The Joy of Mechanical Force


We have been up all night, my friends and I, beneath mosque lamps whose copper domes, as open-worked as our souls, yet had electric hearts. And while we trod our native sloth into opulent Persian carpets, we carried our discussion to the farthest limits of logic and covered sheets of paper with insane scrawls.

A vast pride swelled in our breasts, to feel ourselves standing alone, like lighthouses or advanced guards, facing the army of enemy stars that camp in heavenly bivouacs. Alone with the greasers in the infernal engine-rooms of great ships, alone with the dark phantoms that rummage in the red bellies of bewitched locomotives, alone with the drunks fluttering, battering their wings against the walls!

And unexpectedly, like festive villages that the Po in flood suddenly unsettles and uproots to sweep them off, over the falls and eddies of a deluge, to the sea, we were disturbed by the rumbling of enormous double-decker trams, passing in fits and starts, streaked with lights.

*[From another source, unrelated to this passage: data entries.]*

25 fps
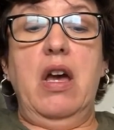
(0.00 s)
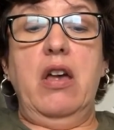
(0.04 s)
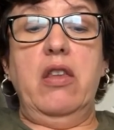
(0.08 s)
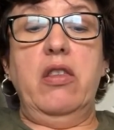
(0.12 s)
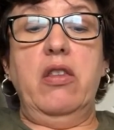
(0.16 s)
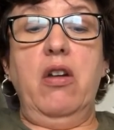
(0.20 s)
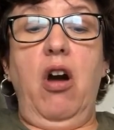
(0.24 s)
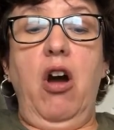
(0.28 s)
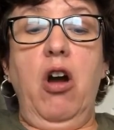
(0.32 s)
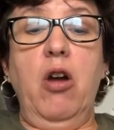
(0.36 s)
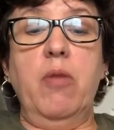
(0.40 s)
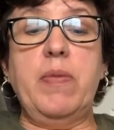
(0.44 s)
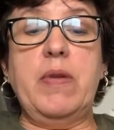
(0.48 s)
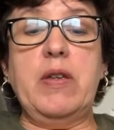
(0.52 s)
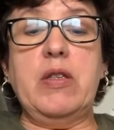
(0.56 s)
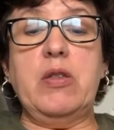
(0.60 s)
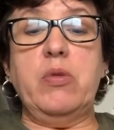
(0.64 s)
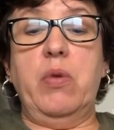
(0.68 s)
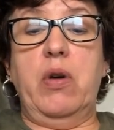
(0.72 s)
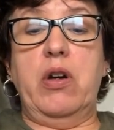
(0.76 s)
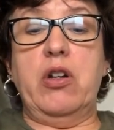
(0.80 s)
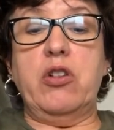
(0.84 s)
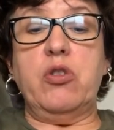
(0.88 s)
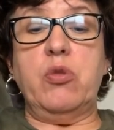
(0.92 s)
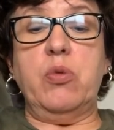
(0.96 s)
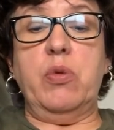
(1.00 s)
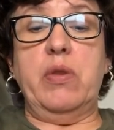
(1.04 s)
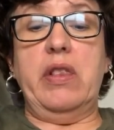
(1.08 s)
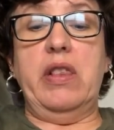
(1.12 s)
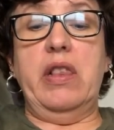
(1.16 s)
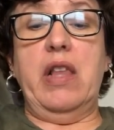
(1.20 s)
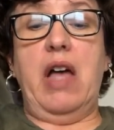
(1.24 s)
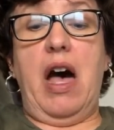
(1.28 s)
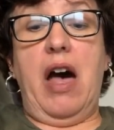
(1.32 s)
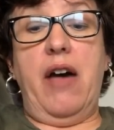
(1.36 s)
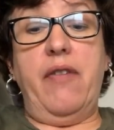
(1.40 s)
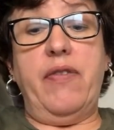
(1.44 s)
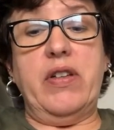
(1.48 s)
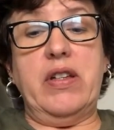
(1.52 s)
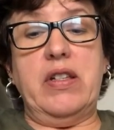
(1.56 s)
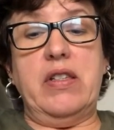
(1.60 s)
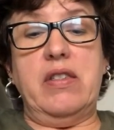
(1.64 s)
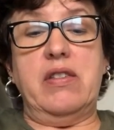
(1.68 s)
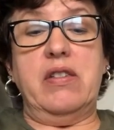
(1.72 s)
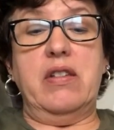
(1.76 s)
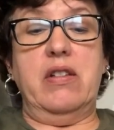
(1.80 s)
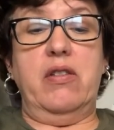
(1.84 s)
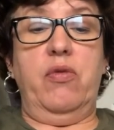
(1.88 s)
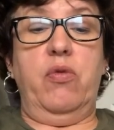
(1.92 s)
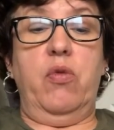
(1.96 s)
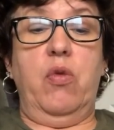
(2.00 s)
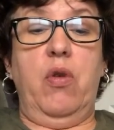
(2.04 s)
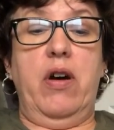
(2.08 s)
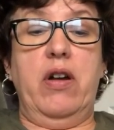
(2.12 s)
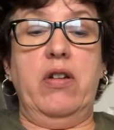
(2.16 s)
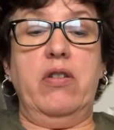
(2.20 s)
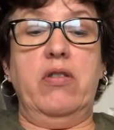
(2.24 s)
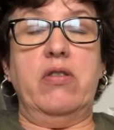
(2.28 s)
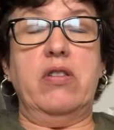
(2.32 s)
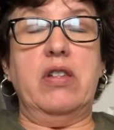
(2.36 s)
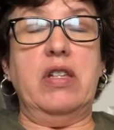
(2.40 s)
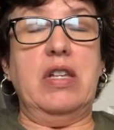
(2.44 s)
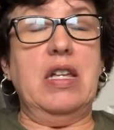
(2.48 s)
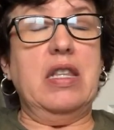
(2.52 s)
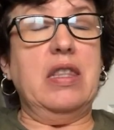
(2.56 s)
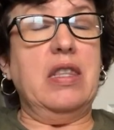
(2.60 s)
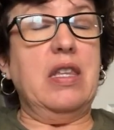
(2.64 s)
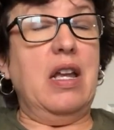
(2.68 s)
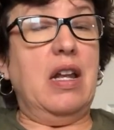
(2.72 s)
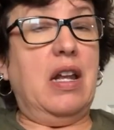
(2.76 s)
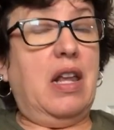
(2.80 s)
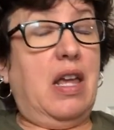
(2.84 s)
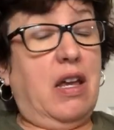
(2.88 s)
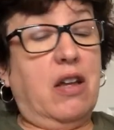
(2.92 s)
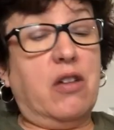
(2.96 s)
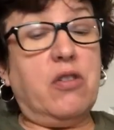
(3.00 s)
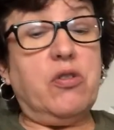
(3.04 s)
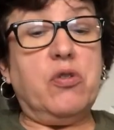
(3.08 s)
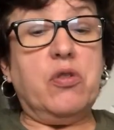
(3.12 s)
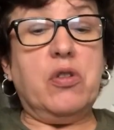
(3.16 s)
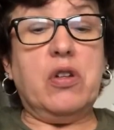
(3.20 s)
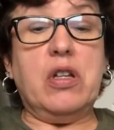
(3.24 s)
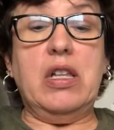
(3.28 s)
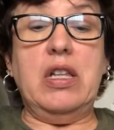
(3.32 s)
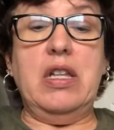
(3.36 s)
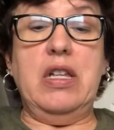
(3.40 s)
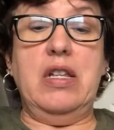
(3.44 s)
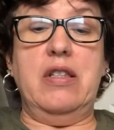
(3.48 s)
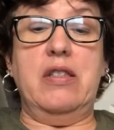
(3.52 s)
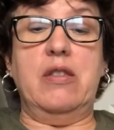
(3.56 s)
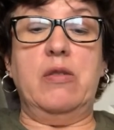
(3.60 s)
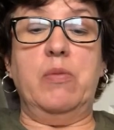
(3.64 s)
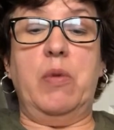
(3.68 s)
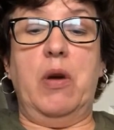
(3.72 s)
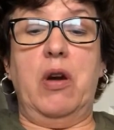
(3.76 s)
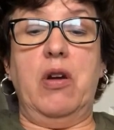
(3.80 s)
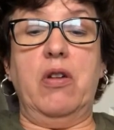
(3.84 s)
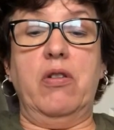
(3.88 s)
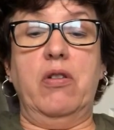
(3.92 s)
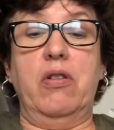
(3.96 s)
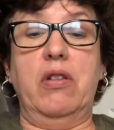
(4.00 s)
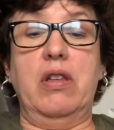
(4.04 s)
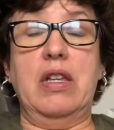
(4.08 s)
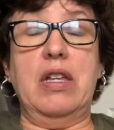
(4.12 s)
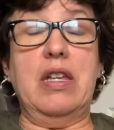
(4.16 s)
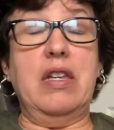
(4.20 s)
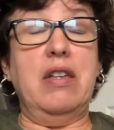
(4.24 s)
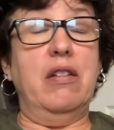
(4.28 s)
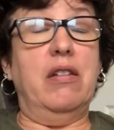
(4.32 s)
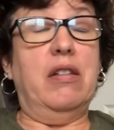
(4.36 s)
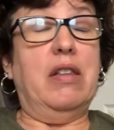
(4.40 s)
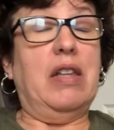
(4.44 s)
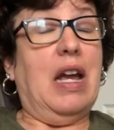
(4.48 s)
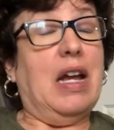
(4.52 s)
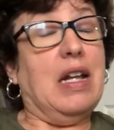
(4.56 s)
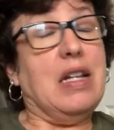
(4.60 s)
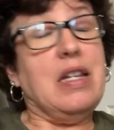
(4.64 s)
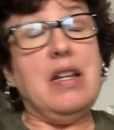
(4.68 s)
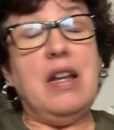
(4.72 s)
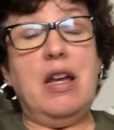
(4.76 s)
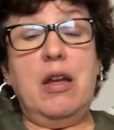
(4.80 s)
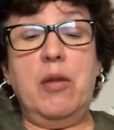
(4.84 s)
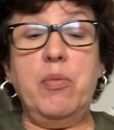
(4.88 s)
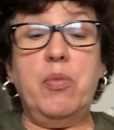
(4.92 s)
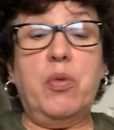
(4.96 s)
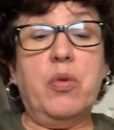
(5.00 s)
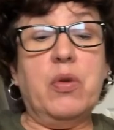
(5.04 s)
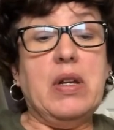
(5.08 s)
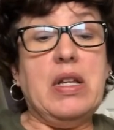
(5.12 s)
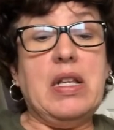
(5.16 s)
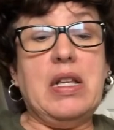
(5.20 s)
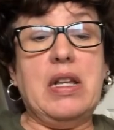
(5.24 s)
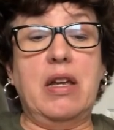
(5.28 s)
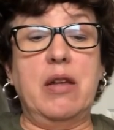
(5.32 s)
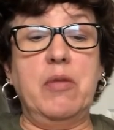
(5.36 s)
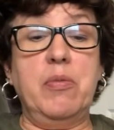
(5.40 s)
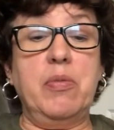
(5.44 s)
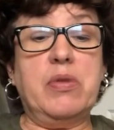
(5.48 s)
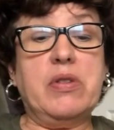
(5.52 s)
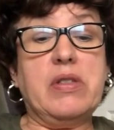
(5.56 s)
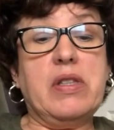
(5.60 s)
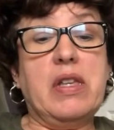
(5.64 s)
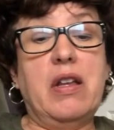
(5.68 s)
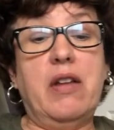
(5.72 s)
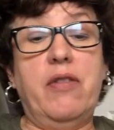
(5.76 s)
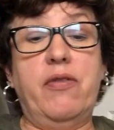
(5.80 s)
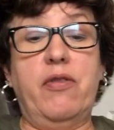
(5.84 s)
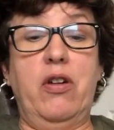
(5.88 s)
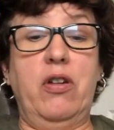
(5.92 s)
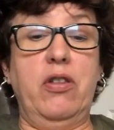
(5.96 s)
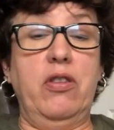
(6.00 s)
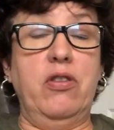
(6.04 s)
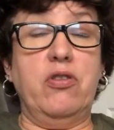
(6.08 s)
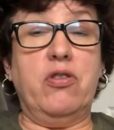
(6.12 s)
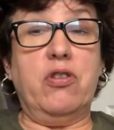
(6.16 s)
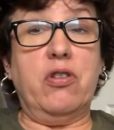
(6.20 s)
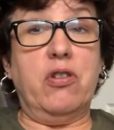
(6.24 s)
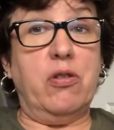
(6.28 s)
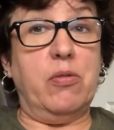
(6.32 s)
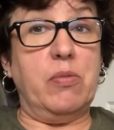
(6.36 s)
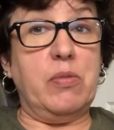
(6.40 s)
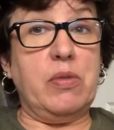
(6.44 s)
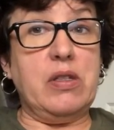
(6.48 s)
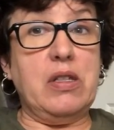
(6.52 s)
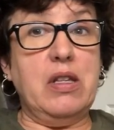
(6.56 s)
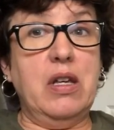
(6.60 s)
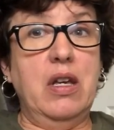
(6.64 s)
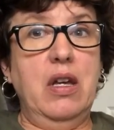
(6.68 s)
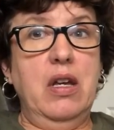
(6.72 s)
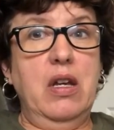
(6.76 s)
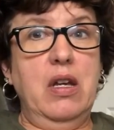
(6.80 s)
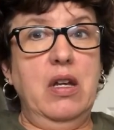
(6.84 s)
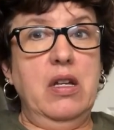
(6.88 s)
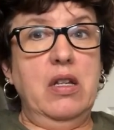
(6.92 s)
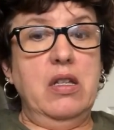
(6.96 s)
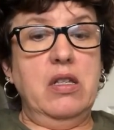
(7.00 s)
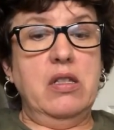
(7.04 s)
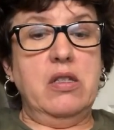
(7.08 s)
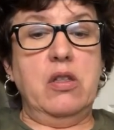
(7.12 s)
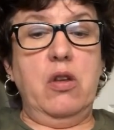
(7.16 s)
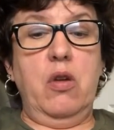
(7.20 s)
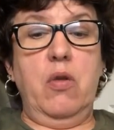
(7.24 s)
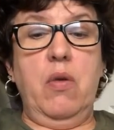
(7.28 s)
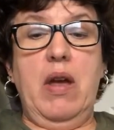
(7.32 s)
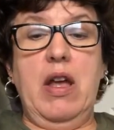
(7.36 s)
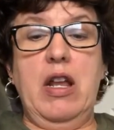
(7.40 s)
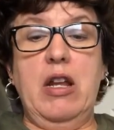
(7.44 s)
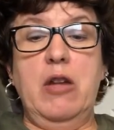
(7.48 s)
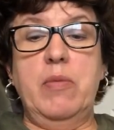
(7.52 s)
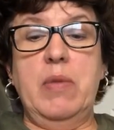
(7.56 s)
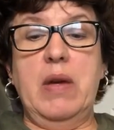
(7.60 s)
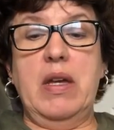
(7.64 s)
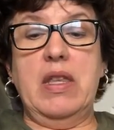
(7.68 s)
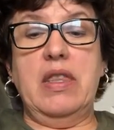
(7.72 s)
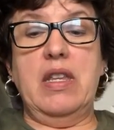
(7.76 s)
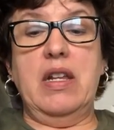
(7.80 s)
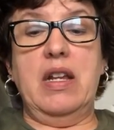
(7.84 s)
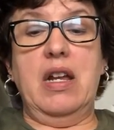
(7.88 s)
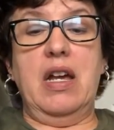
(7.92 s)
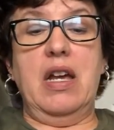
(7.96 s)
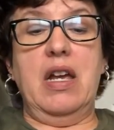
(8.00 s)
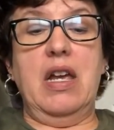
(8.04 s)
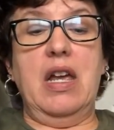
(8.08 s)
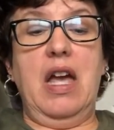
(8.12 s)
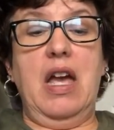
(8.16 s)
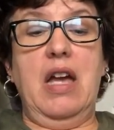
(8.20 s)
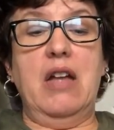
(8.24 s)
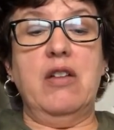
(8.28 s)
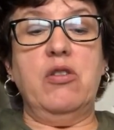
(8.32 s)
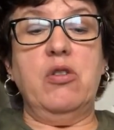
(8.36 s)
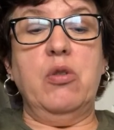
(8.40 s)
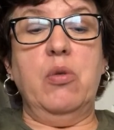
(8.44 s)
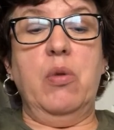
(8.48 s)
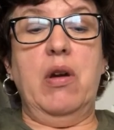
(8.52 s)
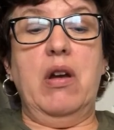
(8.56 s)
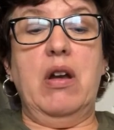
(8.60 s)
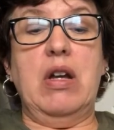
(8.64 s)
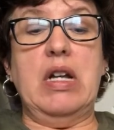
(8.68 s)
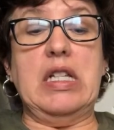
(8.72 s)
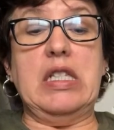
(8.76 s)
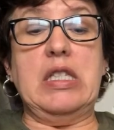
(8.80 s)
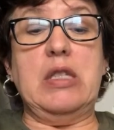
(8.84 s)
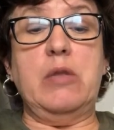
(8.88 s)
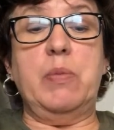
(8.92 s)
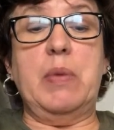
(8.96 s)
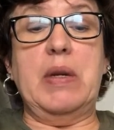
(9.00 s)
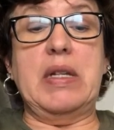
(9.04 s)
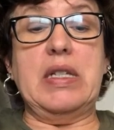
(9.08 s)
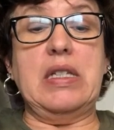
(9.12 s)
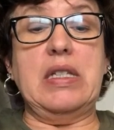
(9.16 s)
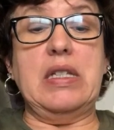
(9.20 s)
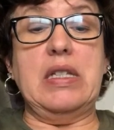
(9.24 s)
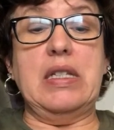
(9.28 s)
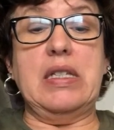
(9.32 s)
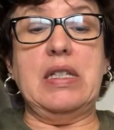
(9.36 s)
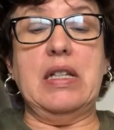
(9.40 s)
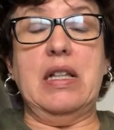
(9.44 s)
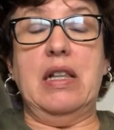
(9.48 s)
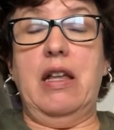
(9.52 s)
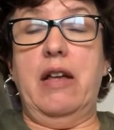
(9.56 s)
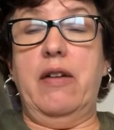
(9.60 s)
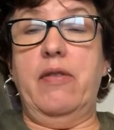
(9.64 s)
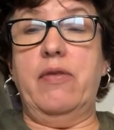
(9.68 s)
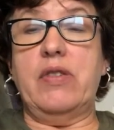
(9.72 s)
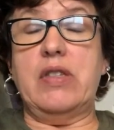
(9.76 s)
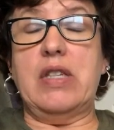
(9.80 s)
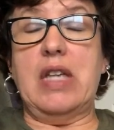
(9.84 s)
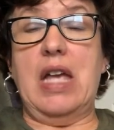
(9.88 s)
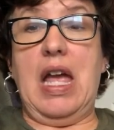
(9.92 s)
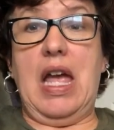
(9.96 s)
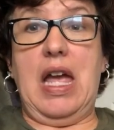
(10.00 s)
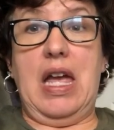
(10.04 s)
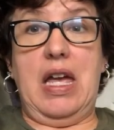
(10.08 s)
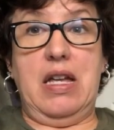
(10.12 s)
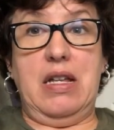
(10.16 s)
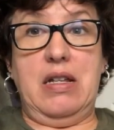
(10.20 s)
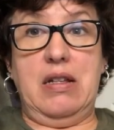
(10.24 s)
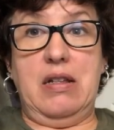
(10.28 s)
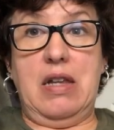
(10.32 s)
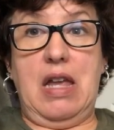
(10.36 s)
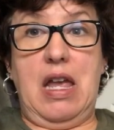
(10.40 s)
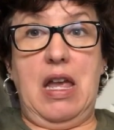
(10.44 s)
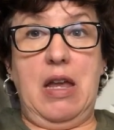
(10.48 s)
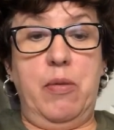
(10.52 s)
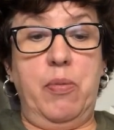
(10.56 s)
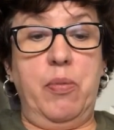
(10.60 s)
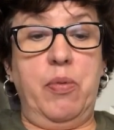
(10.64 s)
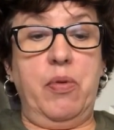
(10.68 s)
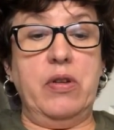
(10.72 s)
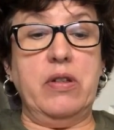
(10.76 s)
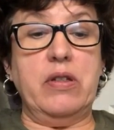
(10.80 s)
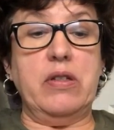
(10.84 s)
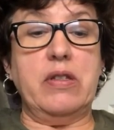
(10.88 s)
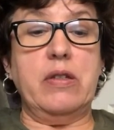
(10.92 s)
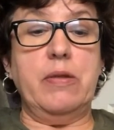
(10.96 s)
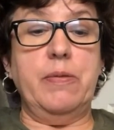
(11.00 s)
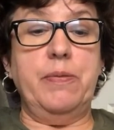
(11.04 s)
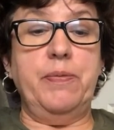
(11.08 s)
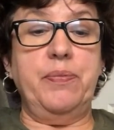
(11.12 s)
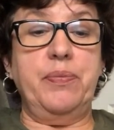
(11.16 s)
The harpies washed with lava instead of water to get that extra clean sparkle and kill 99.9% percent .9 of all the germs. So Annabeth and I had to wear asbestos gloves and aprons.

Then the silence got worse. As we listened to the exhausted prayer of the old canal and heard the grating bones of palaces moribund in their greenery whiskers, all of a sudden hungry cars roared beneath our windows.

'Come,' I said, 'my friends! Let us go! At last Mythology and the mystic Ideal have been surpassed. We shall witness the birth of the Centaur and, soon, we'll see the first Angels fly! We must shake the gates of life to test the hinges and the locks! ... Let us go! This is truly the first sun that dawns above the earth! Nothing equals the splendor of our red sword battling for the first time in the millennial gloom.'

We approached the three snuffling machines to stroke their breasts. I stretched out on mine like a corpse in my coffin, but suddenly awoke beneath the steering wheel - blade of a guillotine - that threatened my stomach.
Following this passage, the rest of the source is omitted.